The script is called from within `disaggr_torch.slurm`. It takes numerous arguments to define the model, parallelism, and server configurations.

### `start_worker.sh`

This script starts a `trtllm-serve disaggregated_mpi_worker`. It is launched by `srun` from the `disaggr_torch.slurm` script on all allocated nodes.

**Arguments:**

1. `config_file`: Path to the `config.yaml` file.
2. `enable_pdl`: `true` or `false`.
3. `ctx_gpus`: Number of GPUs used for the context phase.
4. `work_dir`: (Optional) Directory to store nsys profiling output.

### `run_benchmark.sh`

This script orchestrates the execution of the benchmark client.
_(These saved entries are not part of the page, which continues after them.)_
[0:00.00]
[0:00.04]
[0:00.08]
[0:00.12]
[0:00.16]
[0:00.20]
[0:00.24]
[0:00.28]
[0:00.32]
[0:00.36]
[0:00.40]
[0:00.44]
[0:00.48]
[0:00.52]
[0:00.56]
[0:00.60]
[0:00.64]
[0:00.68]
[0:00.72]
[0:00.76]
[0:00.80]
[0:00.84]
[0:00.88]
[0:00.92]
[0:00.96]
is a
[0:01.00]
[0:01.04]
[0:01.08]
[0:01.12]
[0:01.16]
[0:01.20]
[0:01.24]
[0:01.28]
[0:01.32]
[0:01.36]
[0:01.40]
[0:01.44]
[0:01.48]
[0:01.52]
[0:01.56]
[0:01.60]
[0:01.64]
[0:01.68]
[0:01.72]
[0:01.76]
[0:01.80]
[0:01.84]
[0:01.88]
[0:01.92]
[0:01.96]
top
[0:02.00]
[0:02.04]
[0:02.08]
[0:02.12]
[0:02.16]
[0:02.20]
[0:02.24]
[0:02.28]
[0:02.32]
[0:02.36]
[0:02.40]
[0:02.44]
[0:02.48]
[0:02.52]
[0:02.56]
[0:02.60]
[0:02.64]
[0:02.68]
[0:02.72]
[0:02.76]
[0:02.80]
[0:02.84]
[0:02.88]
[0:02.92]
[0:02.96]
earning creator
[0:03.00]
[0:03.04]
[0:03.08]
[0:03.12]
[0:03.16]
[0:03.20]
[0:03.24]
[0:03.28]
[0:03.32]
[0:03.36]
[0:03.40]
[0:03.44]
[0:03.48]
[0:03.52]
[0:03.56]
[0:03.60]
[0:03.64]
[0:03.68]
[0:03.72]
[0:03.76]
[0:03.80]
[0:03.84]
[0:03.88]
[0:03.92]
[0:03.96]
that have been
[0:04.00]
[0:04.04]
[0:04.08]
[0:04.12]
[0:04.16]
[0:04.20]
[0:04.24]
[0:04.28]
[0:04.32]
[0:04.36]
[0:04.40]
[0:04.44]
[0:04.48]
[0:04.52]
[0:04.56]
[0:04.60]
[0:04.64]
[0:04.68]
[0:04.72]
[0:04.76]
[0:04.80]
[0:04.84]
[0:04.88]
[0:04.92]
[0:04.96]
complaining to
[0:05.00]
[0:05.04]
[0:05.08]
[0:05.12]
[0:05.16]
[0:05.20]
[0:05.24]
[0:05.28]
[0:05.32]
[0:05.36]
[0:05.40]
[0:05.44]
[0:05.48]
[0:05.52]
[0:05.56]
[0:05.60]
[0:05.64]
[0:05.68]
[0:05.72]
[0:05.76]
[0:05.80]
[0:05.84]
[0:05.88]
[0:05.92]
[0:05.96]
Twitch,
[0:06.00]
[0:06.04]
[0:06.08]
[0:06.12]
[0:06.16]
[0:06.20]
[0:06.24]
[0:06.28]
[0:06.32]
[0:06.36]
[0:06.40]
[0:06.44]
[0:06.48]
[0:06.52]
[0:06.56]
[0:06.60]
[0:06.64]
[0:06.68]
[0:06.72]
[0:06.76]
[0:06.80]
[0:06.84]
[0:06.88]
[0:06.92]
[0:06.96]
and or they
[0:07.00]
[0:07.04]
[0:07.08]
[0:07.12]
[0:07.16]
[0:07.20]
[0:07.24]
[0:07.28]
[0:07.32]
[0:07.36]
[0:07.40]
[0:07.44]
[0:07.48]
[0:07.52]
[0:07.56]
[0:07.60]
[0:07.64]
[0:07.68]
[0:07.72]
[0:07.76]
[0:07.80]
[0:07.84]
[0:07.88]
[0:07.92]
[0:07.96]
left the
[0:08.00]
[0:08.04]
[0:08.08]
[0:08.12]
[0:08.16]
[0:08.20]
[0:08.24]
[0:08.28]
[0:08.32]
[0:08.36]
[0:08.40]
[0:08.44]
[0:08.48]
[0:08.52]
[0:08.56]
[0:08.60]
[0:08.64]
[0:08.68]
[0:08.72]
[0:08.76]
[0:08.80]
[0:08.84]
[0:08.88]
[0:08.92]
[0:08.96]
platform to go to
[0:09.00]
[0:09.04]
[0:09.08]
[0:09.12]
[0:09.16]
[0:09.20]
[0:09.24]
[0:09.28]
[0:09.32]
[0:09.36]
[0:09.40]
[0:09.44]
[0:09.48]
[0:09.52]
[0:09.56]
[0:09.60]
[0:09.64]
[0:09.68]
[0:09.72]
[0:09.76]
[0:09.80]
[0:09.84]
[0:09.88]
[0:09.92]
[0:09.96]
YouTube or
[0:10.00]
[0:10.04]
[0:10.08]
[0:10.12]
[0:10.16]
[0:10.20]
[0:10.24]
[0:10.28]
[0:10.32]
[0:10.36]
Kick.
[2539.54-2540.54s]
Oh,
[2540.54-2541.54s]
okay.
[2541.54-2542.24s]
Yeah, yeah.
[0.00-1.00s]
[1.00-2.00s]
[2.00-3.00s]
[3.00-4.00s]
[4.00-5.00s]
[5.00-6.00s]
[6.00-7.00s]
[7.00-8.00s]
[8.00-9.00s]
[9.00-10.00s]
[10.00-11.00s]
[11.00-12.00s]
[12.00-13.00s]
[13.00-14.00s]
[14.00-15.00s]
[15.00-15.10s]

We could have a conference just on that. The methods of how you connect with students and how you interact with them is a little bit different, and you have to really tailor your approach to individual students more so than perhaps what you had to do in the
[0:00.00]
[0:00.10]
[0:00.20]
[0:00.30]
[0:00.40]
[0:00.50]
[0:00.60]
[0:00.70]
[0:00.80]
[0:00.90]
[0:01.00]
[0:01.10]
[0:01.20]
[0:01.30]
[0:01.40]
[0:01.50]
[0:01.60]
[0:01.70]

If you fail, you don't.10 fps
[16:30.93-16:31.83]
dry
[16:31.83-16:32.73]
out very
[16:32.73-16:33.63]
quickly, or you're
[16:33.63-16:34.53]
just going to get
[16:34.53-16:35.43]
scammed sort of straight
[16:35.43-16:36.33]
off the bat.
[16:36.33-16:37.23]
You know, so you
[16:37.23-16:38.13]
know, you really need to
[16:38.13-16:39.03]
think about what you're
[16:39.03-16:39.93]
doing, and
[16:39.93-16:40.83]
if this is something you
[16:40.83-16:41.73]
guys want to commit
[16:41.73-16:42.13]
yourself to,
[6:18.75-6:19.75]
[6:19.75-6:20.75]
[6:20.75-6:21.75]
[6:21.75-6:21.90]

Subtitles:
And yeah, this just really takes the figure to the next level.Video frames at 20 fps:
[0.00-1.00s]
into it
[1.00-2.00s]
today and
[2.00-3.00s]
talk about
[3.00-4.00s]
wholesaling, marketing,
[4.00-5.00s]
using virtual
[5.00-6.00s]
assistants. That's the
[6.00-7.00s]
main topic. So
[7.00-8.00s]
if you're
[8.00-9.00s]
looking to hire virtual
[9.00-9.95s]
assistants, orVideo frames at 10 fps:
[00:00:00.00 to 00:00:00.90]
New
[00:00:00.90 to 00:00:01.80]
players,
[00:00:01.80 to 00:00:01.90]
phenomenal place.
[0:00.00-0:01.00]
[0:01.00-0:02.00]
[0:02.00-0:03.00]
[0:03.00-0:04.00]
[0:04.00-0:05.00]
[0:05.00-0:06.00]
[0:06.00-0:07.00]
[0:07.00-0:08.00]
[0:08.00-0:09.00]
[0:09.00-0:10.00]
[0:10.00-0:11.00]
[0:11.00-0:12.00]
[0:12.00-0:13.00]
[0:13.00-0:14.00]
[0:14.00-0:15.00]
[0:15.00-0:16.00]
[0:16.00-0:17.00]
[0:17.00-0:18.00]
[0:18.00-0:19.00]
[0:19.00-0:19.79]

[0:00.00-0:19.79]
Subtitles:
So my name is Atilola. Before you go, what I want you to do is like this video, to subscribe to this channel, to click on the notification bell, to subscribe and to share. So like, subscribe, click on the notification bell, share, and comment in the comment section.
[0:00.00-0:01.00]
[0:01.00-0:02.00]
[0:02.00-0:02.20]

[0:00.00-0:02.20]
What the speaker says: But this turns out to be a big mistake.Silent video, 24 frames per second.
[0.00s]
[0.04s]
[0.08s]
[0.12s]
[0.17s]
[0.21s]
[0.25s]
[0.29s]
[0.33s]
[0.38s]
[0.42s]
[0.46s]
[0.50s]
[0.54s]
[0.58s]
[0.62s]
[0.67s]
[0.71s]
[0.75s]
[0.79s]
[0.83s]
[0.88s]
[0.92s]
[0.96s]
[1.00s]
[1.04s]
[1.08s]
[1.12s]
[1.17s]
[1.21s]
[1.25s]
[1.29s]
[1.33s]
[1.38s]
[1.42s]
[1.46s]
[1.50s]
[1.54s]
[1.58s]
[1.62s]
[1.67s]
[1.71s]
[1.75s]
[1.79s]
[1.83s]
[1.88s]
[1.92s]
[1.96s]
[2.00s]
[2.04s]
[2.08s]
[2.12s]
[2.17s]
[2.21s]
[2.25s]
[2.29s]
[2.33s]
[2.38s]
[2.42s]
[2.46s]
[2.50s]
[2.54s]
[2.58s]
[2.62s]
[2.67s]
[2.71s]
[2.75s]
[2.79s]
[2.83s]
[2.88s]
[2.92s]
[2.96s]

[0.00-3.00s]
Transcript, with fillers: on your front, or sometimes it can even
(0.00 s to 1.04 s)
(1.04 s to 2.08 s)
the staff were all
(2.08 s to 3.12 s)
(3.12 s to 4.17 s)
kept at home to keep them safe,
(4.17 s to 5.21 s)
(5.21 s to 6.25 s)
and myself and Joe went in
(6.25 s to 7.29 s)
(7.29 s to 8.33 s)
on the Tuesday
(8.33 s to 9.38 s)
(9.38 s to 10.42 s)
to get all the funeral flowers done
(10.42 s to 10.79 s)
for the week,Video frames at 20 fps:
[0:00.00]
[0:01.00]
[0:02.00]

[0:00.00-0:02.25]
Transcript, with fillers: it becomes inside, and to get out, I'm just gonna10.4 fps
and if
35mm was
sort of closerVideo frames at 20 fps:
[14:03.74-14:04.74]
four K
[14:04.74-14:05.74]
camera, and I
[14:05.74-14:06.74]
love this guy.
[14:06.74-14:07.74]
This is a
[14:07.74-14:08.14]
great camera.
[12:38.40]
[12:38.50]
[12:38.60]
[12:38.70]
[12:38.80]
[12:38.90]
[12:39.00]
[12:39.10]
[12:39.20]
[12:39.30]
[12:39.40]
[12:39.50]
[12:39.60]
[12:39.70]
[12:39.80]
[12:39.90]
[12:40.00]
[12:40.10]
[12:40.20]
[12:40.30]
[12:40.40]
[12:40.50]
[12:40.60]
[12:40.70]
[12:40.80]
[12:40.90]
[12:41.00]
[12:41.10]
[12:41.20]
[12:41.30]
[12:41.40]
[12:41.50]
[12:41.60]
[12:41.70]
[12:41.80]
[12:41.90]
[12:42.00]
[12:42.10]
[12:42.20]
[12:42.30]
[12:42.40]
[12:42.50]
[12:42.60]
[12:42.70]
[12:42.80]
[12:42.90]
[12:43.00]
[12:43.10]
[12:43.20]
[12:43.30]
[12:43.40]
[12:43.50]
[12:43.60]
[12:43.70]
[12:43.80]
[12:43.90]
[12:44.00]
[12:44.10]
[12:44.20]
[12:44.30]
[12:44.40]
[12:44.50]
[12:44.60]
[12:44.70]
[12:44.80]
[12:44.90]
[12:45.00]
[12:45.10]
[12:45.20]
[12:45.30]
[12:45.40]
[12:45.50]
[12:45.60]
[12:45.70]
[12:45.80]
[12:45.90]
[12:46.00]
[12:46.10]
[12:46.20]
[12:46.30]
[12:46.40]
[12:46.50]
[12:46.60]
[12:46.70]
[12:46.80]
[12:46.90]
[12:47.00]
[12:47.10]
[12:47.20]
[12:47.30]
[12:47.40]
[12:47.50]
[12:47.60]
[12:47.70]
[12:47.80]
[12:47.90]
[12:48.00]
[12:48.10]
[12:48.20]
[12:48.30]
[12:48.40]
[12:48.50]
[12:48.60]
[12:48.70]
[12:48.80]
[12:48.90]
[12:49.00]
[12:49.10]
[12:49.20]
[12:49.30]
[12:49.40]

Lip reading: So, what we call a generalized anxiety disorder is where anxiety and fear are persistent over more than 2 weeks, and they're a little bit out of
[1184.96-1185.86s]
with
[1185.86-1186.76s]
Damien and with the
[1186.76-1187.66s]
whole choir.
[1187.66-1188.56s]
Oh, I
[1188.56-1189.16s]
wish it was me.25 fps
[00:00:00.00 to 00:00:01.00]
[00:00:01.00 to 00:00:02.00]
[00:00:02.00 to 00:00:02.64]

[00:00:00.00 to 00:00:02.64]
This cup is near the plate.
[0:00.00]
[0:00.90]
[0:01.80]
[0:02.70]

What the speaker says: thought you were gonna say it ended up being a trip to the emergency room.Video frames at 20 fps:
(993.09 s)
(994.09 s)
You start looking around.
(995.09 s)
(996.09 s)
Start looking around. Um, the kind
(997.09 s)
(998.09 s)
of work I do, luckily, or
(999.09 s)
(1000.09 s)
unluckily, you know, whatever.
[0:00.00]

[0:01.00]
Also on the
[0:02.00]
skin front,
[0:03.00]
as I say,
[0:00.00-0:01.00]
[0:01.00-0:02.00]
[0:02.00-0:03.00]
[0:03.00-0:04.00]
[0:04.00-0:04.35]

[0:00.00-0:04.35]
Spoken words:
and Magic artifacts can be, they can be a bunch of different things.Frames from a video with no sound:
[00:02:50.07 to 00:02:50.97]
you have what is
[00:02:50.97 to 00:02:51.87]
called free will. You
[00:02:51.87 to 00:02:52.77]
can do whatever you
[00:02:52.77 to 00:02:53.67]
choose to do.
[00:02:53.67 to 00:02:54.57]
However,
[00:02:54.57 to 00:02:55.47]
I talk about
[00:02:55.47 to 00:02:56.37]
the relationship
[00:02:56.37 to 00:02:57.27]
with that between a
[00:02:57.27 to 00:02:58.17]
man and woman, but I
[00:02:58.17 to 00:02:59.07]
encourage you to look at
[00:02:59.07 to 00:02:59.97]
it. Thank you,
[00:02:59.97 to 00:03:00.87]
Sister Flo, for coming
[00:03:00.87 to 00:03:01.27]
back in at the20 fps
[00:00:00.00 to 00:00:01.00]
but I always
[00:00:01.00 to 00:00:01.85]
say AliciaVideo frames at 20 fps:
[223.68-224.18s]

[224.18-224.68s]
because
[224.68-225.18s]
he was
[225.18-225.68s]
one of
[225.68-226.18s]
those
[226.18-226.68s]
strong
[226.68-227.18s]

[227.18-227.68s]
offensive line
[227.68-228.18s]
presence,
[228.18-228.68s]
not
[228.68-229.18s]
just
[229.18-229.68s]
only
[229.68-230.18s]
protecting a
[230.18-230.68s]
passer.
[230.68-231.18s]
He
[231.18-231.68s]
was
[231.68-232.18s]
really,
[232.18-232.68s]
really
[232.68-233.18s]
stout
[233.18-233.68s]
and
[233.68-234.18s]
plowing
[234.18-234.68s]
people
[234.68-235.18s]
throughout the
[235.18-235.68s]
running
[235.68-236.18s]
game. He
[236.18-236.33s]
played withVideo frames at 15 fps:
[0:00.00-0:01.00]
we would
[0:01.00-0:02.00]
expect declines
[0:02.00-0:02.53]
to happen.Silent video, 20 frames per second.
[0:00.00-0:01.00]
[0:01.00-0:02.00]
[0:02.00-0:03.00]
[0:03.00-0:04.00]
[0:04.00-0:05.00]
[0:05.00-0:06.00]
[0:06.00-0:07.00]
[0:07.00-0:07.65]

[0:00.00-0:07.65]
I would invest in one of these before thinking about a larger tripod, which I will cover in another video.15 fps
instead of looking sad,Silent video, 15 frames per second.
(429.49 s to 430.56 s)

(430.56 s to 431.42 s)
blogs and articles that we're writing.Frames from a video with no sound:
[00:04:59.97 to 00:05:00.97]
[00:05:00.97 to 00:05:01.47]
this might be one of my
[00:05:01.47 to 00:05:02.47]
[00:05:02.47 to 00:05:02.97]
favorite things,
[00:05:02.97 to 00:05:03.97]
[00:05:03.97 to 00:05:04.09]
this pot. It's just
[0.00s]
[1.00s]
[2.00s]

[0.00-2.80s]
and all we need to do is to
It waits for the `config.yaml` to be created and for the server's `/health` endpoint to respond, then it runs the benchmark.

**Arguments:**

1. `isl`: Input sequence length.
2. `osl`: Output sequence length.
3. `multi_round`: Number of rounds for the benchmark.
4. `model_name`: Name of the model being benchmarked.
5. `concurrency_list`: Space-separated list of concurrencies.
6. `streaming`: `true` or `false`.
7. `log_path`: Path to the log directory.

## Workflow

1. The user runs `./submit.sh`.
2. `submit.sh` submits one or more jobs to SLURM by calling `sbatch disaggr_torch.slurm` with different parameters.
3. For each job, SLURM allocates resources and runs `disaggr_torch.slurm`.
4. `disaggr_torch.slurm` runs `gen_yaml.py` to create a `config.yaml`.
5. `disaggr_torch.slurm` uses `srun` to launch `start_worker.sh` on all nodes, starting the MPI workers.
6. `disaggr_torch.slurm` starts the main `trtllm-serve` process.
7. `disaggr_torch.slurm` runs `run_benchmark.sh` which waits for the server to be ready.
8. `run_benchmark.sh` executes the benchmark for each concurrency level specified.
9. After the benchmark, `run_benchmark.sh` and `disaggr_torch.slurm` attempt to kill the server and worker processes.
10. Logs for each run are stored in a subdirectory specified by the `sub_file` parameter.